====== Provided data

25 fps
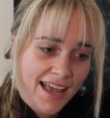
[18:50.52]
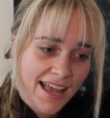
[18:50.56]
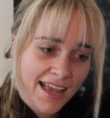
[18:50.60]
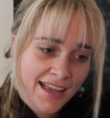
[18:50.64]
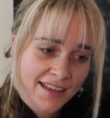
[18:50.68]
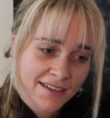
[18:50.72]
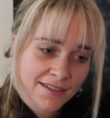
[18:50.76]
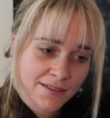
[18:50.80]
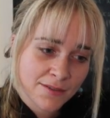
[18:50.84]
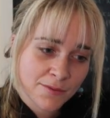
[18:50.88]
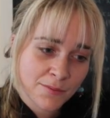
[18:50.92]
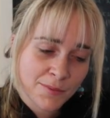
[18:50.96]

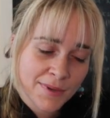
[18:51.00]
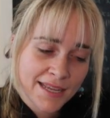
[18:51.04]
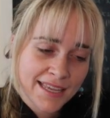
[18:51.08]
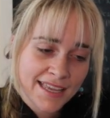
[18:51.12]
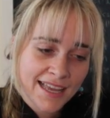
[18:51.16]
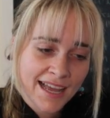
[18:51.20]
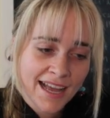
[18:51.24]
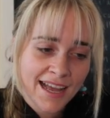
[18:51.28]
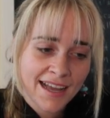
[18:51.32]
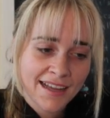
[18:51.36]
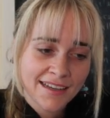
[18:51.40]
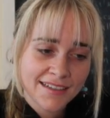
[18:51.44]
And we
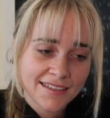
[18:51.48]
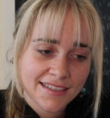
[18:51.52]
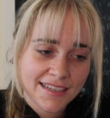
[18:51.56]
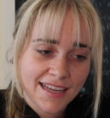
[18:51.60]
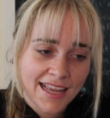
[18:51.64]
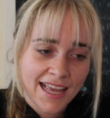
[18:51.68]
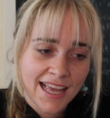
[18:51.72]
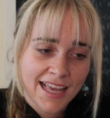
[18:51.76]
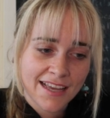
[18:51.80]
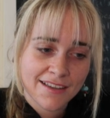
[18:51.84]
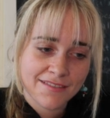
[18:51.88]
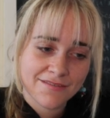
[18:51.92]
can't
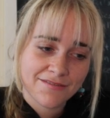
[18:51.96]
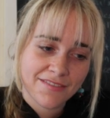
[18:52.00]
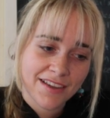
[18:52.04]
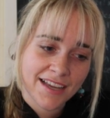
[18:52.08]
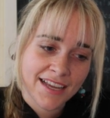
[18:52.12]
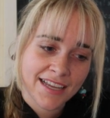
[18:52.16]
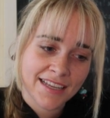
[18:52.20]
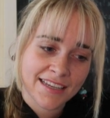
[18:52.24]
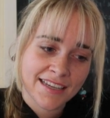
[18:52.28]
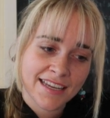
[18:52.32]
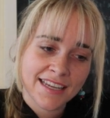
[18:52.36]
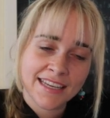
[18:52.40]
have
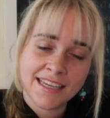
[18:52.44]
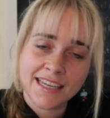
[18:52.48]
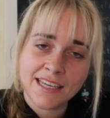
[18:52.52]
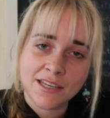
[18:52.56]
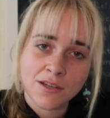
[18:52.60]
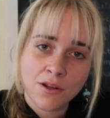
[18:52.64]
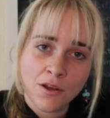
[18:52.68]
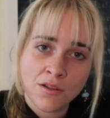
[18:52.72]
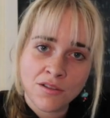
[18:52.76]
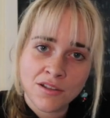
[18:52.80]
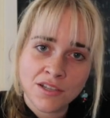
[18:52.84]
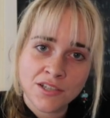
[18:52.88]
any
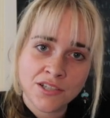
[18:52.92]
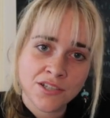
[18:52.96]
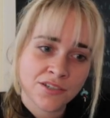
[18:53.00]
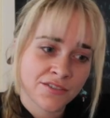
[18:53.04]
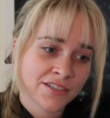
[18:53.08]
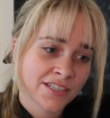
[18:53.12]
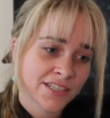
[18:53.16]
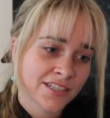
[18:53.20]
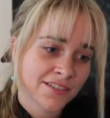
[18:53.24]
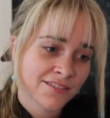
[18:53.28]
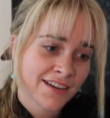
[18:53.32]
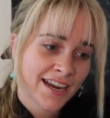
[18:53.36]
knowledge or
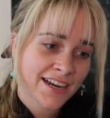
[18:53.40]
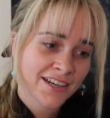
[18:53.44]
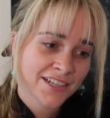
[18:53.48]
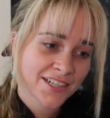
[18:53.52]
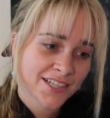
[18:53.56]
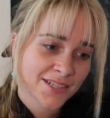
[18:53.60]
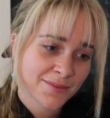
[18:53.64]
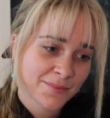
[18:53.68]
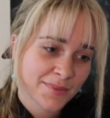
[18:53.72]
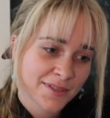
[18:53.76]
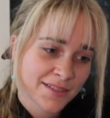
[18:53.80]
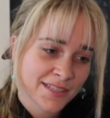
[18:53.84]

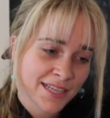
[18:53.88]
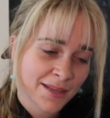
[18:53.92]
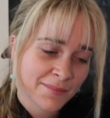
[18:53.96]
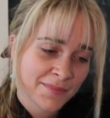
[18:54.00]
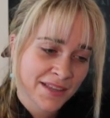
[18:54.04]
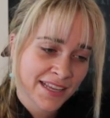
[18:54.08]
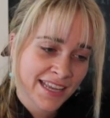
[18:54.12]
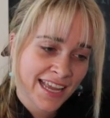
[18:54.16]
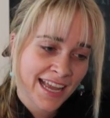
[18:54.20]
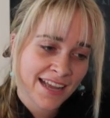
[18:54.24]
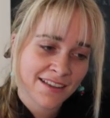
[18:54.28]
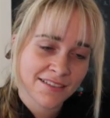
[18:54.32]
interaction with
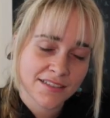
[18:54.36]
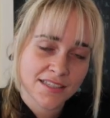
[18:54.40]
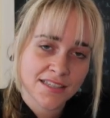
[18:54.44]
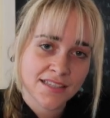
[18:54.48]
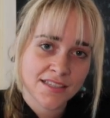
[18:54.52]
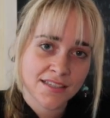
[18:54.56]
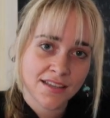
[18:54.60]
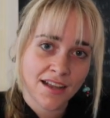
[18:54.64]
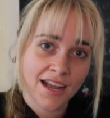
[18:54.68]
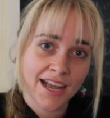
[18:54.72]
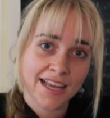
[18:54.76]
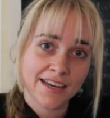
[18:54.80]
something
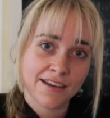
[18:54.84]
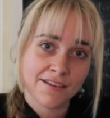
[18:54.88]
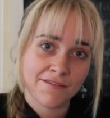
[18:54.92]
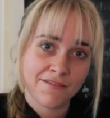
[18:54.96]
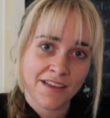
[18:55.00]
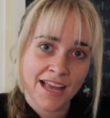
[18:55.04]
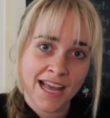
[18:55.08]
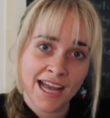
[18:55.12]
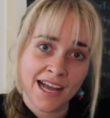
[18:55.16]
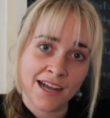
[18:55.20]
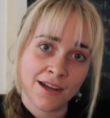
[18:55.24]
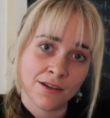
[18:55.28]
outside of
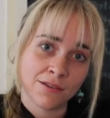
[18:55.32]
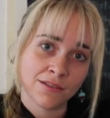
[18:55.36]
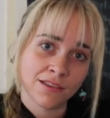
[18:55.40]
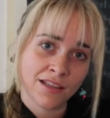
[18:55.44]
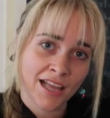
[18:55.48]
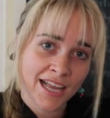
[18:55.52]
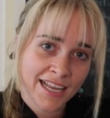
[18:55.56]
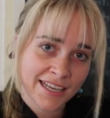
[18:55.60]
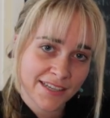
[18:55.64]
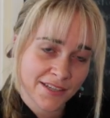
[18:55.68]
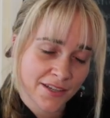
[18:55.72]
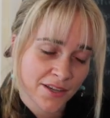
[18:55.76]
our
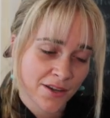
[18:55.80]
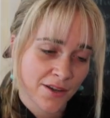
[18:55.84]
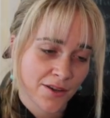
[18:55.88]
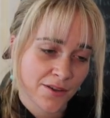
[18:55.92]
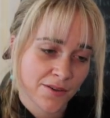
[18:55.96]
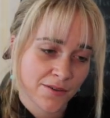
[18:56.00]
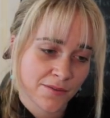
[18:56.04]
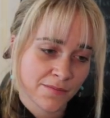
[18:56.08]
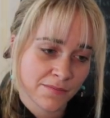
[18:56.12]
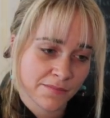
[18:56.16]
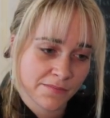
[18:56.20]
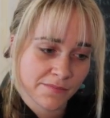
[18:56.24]
light
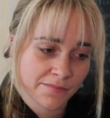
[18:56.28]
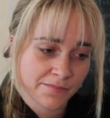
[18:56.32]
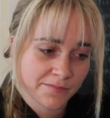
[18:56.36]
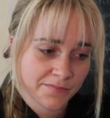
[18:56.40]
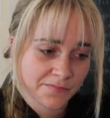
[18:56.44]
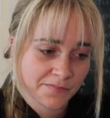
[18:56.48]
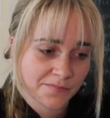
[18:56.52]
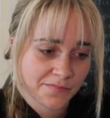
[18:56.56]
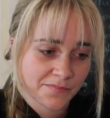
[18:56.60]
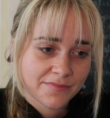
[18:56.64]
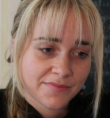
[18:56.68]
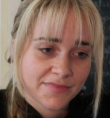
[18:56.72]
cone.
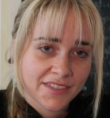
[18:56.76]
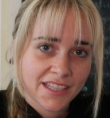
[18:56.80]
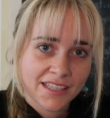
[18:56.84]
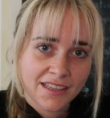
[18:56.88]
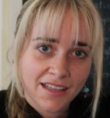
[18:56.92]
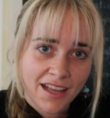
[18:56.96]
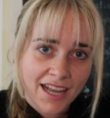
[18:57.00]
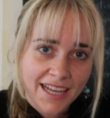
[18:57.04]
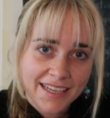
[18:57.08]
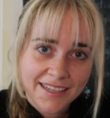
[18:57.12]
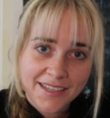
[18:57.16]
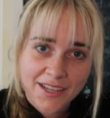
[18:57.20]
The
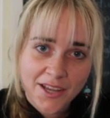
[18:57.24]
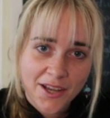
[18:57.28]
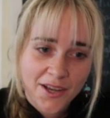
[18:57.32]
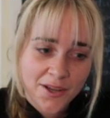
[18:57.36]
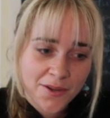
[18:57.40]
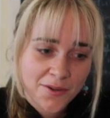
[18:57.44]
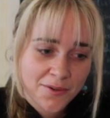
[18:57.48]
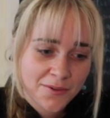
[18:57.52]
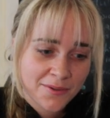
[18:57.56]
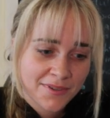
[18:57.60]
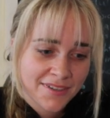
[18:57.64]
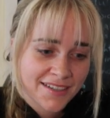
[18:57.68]
light
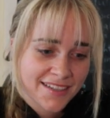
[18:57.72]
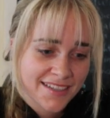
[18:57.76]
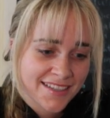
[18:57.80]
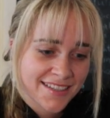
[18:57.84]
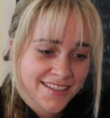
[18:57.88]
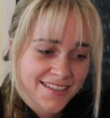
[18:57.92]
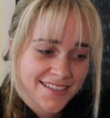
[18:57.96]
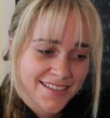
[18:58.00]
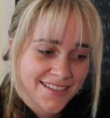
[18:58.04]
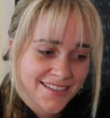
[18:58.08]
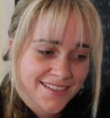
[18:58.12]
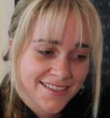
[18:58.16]
cone
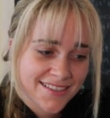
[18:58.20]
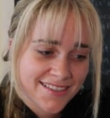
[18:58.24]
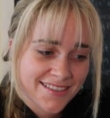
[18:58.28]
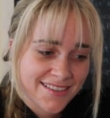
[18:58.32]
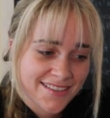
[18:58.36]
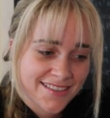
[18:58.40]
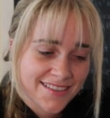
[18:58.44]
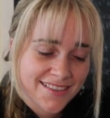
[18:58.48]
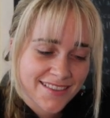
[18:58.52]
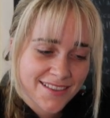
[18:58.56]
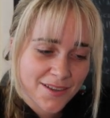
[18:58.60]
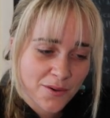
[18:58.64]
is
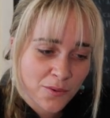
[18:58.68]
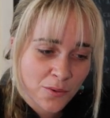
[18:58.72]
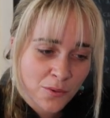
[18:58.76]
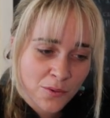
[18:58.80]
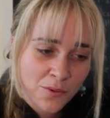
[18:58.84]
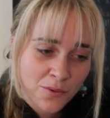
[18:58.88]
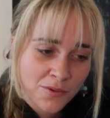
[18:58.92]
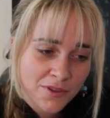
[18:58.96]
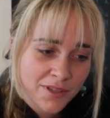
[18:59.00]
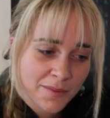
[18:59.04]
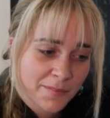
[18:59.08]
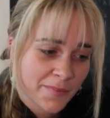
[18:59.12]

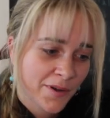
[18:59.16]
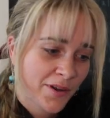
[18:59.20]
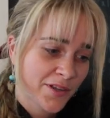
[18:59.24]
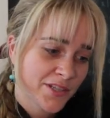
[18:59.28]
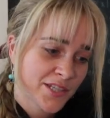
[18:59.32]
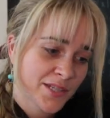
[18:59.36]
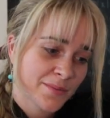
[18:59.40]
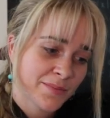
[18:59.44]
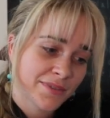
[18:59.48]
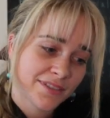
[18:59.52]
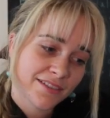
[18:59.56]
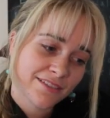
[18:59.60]
all the
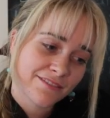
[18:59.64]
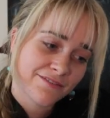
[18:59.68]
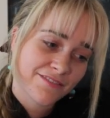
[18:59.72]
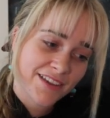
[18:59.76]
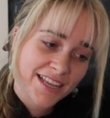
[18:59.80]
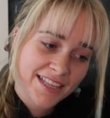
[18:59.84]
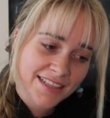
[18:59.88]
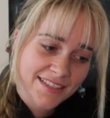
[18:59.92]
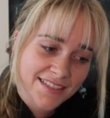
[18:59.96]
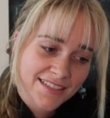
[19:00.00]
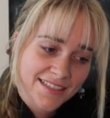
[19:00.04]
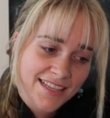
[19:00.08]
possible
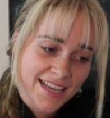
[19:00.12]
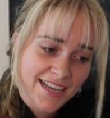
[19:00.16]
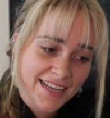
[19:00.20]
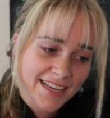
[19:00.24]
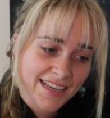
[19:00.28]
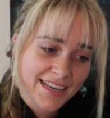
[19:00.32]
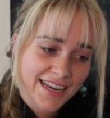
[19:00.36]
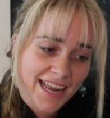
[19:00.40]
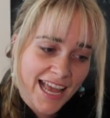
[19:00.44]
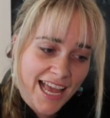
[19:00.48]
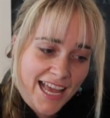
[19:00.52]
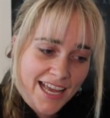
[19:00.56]
events that
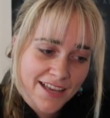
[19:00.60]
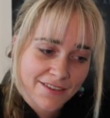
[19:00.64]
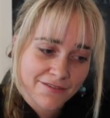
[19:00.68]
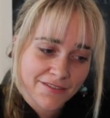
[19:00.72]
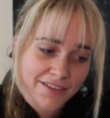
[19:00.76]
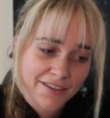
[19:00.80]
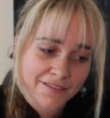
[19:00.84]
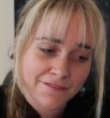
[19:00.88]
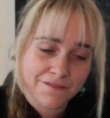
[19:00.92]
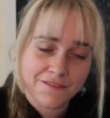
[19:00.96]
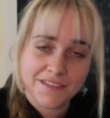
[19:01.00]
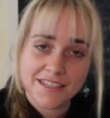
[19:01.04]
can have
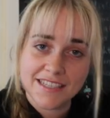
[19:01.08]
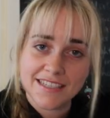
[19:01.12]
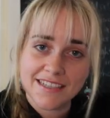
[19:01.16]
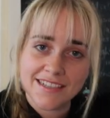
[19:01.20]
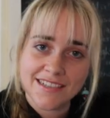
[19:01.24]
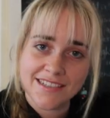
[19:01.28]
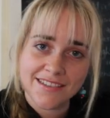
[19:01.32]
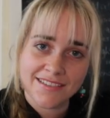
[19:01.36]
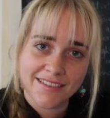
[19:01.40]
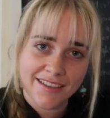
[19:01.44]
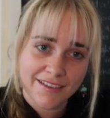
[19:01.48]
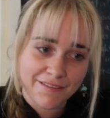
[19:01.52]
a
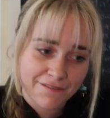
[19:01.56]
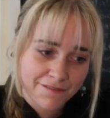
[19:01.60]
physical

============

Task statement: Could you reproduce every record above exactly, leaving out the pictures?

Response to this exercise:
25 fps
[18:50.52]
[18:50.56]
[18:50.60]
[18:50.64]
[18:50.68]
[18:50.72]
[18:50.76]
[18:50.80]
[18:50.84]
[18:50.88]
[18:50.92]
[18:50.96]

[18:51.00]
[18:51.04]
[18:51.08]
[18:51.12]
[18:51.16]
[18:51.20]
[18:51.24]
[18:51.28]
[18:51.32]
[18:51.36]
[18:51.40]
[18:51.44]
And we
[18:51.48]
[18:51.52]
[18:51.56]
[18:51.60]
[18:51.64]
[18:51.68]
[18:51.72]
[18:51.76]
[18:51.80]
[18:51.84]
[18:51.88]
[18:51.92]
can't
[18:51.96]
[18:52.00]
[18:52.04]
[18:52.08]
[18:52.12]
[18:52.16]
[18:52.20]
[18:52.24]
[18:52.28]
[18:52.32]
[18:52.36]
[18:52.40]
have
[18:52.44]
[18:52.48]
[18:52.52]
[18:52.56]
[18:52.60]
[18:52.64]
[18:52.68]
[18:52.72]
[18:52.76]
[18:52.80]
[18:52.84]
[18:52.88]
any
[18:52.92]
[18:52.96]
[18:53.00]
[18:53.04]
[18:53.08]
[18:53.12]
[18:53.16]
[18:53.20]
[18:53.24]
[18:53.28]
[18:53.32]
[18:53.36]
knowledge or
[18:53.40]
[18:53.44]
[18:53.48]
[18:53.52]
[18:53.56]
[18:53.60]
[18:53.64]
[18:53.68]
[18:53.72]
[18:53.76]
[18:53.80]
[18:53.84]

[18:53.88]
[18:53.92]
[18:53.96]
[18:54.00]
[18:54.04]
[18:54.08]
[18:54.12]
[18:54.16]
[18:54.20]
[18:54.24]
[18:54.28]
[18:54.32]
interaction with
[18:54.36]
[18:54.40]
[18:54.44]
[18:54.48]
[18:54.52]
[18:54.56]
[18:54.60]
[18:54.64]
[18:54.68]
[18:54.72]
[18:54.76]
[18:54.80]
something
[18:54.84]
[18:54.88]
[18:54.92]
[18:54.96]
[18:55.00]
[18:55.04]
[18:55.08]
[18:55.12]
[18:55.16]
[18:55.20]
[18:55.24]
[18:55.28]
outside of
[18:55.32]
[18:55.36]
[18:55.40]
[18:55.44]
[18:55.48]
[18:55.52]
[18:55.56]
[18:55.60]
[18:55.64]
[18:55.68]
[18:55.72]
[18:55.76]
our
[18:55.80]
[18:55.84]
[18:55.88]
[18:55.92]
[18:55.96]
[18:56.00]
[18:56.04]
[18:56.08]
[18:56.12]
[18:56.16]
[18:56.20]
[18:56.24]
light
[18:56.28]
[18:56.32]
[18:56.36]
[18:56.40]
[18:56.44]
[18:56.48]
[18:56.52]
[18:56.56]
[18:56.60]
[18:56.64]
[18:56.68]
[18:56.72]
cone.
[18:56.76]
[18:56.80]
[18:56.84]
[18:56.88]
[18:56.92]
[18:56.96]
[18:57.00]
[18:57.04]
[18:57.08]
[18:57.12]
[18:57.16]
[18:57.20]
The
[18:57.24]
[18:57.28]
[18:57.32]
[18:57.36]
[18:57.40]
[18:57.44]
[18:57.48]
[18:57.52]
[18:57.56]
[18:57.60]
[18:57.64]
[18:57.68]
light
[18:57.72]
[18:57.76]
[18:57.80]
[18:57.84]
[18:57.88]
[18:57.92]
[18:57.96]
[18:58.00]
[18:58.04]
[18:58.08]
[18:58.12]
[18:58.16]
cone
[18:58.20]
[18:58.24]
[18:58.28]
[18:58.32]
[18:58.36]
[18:58.40]
[18:58.44]
[18:58.48]
[18:58.52]
[18:58.56]
[18:58.60]
[18:58.64]
is
[18:58.68]
[18:58.72]
[18:58.76]
[18:58.80]
[18:58.84]
[18:58.88]
[18:58.92]
[18:58.96]
[18:59.00]
[18:59.04]
[18:59.08]
[18:59.12]

[18:59.16]
[18:59.20]
[18:59.24]
[18:59.28]
[18:59.32]
[18:59.36]
[18:59.40]
[18:59.44]
[18:59.48]
[18:59.52]
[18:59.56]
[18:59.60]
all the
[18:59.64]
[18:59.68]
[18:59.72]
[18:59.76]
[18:59.80]
[18:59.84]
[18:59.88]
[18:59.92]
[18:59.96]
[19:00.00]
[19:00.04]
[19:00.08]
possible
[19:00.12]
[19:00.16]
[19:00.20]
[19:00.24]
[19:00.28]
[19:00.32]
[19:00.36]
[19:00.40]
[19:00.44]
[19:00.48]
[19:00.52]
[19:00.56]
events that
[19:00.60]
[19:00.64]
[19:00.68]
[19:00.72]
[19:00.76]
[19:00.80]
[19:00.84]
[19:00.88]
[19:00.92]
[19:00.96]
[19:01.00]
[19:01.04]
can have
[19:01.08]
[19:01.12]
[19:01.16]
[19:01.20]
[19:01.24]
[19:01.28]
[19:01.32]
[19:01.36]
[19:01.40]
[19:01.44]
[19:01.48]
[19:01.52]
a
[19:01.56]
[19:01.60]
physical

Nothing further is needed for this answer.